In old and recent footage, we see Rogers himself endlessly worrying over the rightness of the project, second-guessing whether it was appropriate to place himself at the center of the movie (he tried using actors, but abandoned the idea). Drowning in a pool of narcissism this deep, it’s no wonder Rogers couldn’t keep his head above water.
Seeing old footage of his overbearing mother suggests some reasons for his navel-gazing, as does information about family histories of alcoholism and mental illness.
But Olch isn’t interested in doing a straight bio; this is shaped in the spirit of its subject, an experimental work in bits and pieces.

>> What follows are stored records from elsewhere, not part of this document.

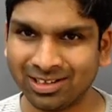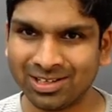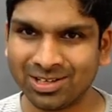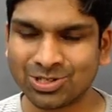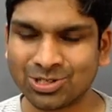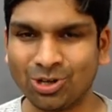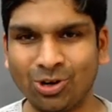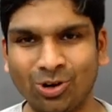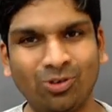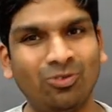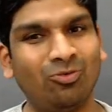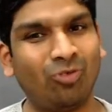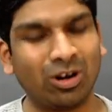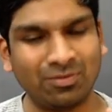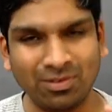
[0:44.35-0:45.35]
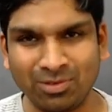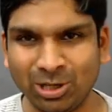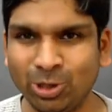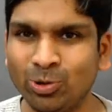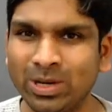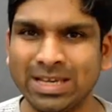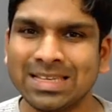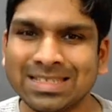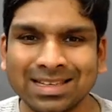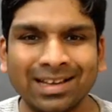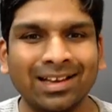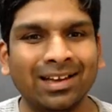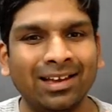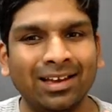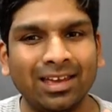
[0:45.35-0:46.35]
So what we will do is,
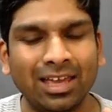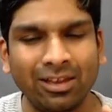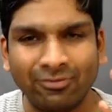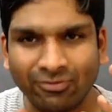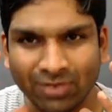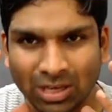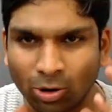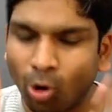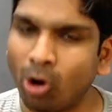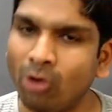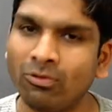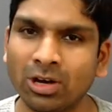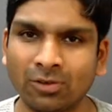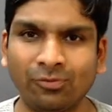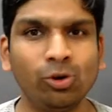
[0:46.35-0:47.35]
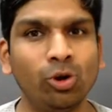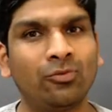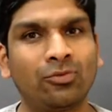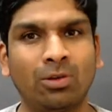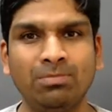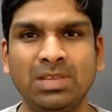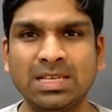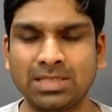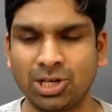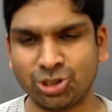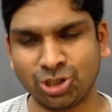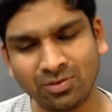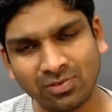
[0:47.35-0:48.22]
if we overflow from this session,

Along with Rogers’ well-photographed snippets of film from the past, Olch includes new footage of actors (including Wallace Shawn, a longtime Rogers friend).
The latter isn’t well integrated into the body of the movie, but nothing else is either. Rogers seems not to have had a coherent idea of how his magnum opus was actually going to play out, except that it was going to be — obsessively — about himself. One can only hope he discouraged his film students from pursuing a similar course.
Screenings of “The Windmill Movie” are preceded by a 10-minute short made by Rogers in the late ’60s, “Quarry,” which makes his wheel-spinning all the sadder. It’s a superb collage of young people swimming at a quarry, made with the discipline that escaped his unfinished magnum opus.